La Babette regarda avec méfiance la porte du petit bureau, cette porte qui ne s’était jamais ouverte pour elle, et elle soupira :

— On s’est toujours méfié de moi, ici !

— Va-t-en, Babette !…

— On dit qu’on ne veut plus de l’Académie…

— Babette, veux-tu t’en aller !

— Et on en est tout de même…

— Babette !

— On écrit des lettres qu’on ne met pas à la poste…

— Monsieur le secrétaire perpétuel, cette vieille servante est insupportable !…

— On s’enferme à deux tours de clef dans sa bibliothèque et on ne vous ouvre que quand on a quasi défoncé la porte !…

— Je ferme ce que je veux !… Et j’ouvre quand je veux !… Je suis le maître ici !…

— Ce n’est pas ce qu’on discute… on est toujours le maître de faire des bêtises…

— Babette !… En voilà assez !…

— … de recevoir en secret des inconnus…

— Hein ?

— … des inconnus de l’Académie…

— Babette, il n’y a pas d’inconnus à l’Académie !…

— Oh ! ceux-là ne sont connus, ma foi, que parce qu’ils y sont morts !…

La servante n’avait pas plus tôt prononcé ces derniers mots que ce grand doux homme de Martin Latouche lui avait sauté à la gorge.

— Tais-toi !…

C’était la première fois que Martin Latouche se livrait à des voies de fait sur sa servante.
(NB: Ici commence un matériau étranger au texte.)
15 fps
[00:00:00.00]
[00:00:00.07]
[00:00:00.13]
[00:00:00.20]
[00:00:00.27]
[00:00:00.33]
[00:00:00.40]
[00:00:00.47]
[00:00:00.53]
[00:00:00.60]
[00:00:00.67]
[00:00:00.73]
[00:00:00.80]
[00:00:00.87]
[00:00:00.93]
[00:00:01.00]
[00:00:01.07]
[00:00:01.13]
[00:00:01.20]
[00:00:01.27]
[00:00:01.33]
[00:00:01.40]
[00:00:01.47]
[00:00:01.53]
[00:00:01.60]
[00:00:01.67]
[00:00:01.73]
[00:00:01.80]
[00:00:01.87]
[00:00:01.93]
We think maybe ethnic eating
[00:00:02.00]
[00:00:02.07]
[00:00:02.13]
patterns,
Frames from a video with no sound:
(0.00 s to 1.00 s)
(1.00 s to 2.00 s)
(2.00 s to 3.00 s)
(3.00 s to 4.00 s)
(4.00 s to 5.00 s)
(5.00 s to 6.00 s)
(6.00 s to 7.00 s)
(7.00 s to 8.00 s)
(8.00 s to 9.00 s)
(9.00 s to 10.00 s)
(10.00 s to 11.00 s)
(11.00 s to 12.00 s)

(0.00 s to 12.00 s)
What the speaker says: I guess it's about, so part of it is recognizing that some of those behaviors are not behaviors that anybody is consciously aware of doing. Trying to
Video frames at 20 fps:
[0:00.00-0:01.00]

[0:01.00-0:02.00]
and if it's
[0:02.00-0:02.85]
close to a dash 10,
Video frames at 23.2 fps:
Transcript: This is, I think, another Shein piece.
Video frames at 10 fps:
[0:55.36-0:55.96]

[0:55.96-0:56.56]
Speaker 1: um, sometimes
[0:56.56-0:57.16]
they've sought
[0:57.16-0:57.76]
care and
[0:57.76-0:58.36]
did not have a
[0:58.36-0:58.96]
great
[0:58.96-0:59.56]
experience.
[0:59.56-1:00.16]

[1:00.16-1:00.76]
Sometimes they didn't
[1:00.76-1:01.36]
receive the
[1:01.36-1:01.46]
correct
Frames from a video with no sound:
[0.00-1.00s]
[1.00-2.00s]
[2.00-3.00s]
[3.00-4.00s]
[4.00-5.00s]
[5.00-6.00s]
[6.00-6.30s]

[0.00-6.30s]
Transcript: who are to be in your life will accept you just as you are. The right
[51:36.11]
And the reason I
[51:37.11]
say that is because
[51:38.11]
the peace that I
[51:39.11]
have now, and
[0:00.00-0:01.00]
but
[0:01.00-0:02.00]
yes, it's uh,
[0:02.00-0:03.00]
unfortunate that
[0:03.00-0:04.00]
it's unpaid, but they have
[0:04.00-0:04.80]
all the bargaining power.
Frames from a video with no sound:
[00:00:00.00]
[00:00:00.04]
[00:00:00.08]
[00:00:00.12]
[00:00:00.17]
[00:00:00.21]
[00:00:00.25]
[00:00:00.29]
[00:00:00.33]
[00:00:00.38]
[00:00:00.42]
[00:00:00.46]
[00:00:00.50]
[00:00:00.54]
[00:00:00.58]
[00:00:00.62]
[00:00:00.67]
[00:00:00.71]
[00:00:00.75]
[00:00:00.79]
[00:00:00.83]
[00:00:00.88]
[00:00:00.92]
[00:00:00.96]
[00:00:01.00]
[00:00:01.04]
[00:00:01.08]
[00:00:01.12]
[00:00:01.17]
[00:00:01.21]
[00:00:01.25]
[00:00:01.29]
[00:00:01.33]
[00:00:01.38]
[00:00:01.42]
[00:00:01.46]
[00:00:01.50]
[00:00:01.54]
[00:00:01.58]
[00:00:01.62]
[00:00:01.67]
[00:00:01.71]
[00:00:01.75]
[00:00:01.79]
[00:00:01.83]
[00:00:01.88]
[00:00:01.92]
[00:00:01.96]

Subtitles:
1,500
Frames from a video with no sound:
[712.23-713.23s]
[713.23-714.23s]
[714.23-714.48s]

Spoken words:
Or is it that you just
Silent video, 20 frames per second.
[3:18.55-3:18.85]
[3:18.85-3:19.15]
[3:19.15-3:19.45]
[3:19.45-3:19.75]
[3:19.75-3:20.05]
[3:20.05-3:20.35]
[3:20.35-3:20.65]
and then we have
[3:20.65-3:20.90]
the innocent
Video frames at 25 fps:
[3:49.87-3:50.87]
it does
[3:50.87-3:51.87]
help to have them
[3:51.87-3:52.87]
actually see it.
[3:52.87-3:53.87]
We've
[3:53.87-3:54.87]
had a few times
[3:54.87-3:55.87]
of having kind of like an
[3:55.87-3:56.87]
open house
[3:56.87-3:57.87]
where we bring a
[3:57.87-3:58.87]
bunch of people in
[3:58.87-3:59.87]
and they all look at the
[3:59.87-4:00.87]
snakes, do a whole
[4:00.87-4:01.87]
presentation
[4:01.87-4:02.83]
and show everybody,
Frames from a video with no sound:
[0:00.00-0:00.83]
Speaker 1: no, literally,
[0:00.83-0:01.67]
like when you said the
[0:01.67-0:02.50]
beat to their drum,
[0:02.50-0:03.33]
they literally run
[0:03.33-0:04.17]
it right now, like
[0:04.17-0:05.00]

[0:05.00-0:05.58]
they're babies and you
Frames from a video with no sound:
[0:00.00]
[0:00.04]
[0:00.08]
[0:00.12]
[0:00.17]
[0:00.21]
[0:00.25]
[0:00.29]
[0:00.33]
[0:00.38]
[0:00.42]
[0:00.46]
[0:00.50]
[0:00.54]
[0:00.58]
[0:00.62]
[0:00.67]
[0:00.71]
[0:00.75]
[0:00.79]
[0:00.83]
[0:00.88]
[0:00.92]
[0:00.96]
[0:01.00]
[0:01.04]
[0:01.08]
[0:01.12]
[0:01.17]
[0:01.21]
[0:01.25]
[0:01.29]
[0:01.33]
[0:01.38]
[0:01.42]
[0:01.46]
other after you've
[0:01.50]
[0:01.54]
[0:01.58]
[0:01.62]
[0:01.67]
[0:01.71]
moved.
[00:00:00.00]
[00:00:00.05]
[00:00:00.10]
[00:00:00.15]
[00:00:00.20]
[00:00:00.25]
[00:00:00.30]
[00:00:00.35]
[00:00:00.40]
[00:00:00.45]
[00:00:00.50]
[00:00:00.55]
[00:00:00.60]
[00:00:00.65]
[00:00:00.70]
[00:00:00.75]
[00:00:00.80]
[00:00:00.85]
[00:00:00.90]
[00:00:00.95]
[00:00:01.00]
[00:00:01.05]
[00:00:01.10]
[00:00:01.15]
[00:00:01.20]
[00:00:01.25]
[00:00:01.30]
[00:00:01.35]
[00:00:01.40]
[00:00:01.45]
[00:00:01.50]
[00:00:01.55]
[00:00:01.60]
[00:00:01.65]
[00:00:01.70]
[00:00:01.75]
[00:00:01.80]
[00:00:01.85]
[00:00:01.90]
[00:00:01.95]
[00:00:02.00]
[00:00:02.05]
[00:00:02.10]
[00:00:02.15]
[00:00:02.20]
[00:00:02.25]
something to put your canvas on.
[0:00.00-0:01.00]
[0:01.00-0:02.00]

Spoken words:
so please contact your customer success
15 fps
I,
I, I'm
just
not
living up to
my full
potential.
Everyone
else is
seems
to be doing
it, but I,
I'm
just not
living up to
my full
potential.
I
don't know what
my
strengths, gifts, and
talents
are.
Il regretta aussitôt son geste, et fut particulièrement honteux devant M. Hippolyte Patard et s’excusa :

— Je vous demande pardon, dit-il, en essayant de dompter l’émotion, qui, visiblement, l’étreignait, mais cette vieille folle de Babette a, ce soir le don de m’exaspérer. Et il y a des moments où les plus calmes… ah ! l’entêtement des femmes est terrible !… Asseyez-vous donc, monsieur…

Et Martin Latouche présenta à M. Panard un fauteuil qui tournait son dossier à Babette, et lui-même tourna le dos à Babette. On allait essayer d’oublier qu’elle était là, puisqu’elle ne voulait pas s’en aller.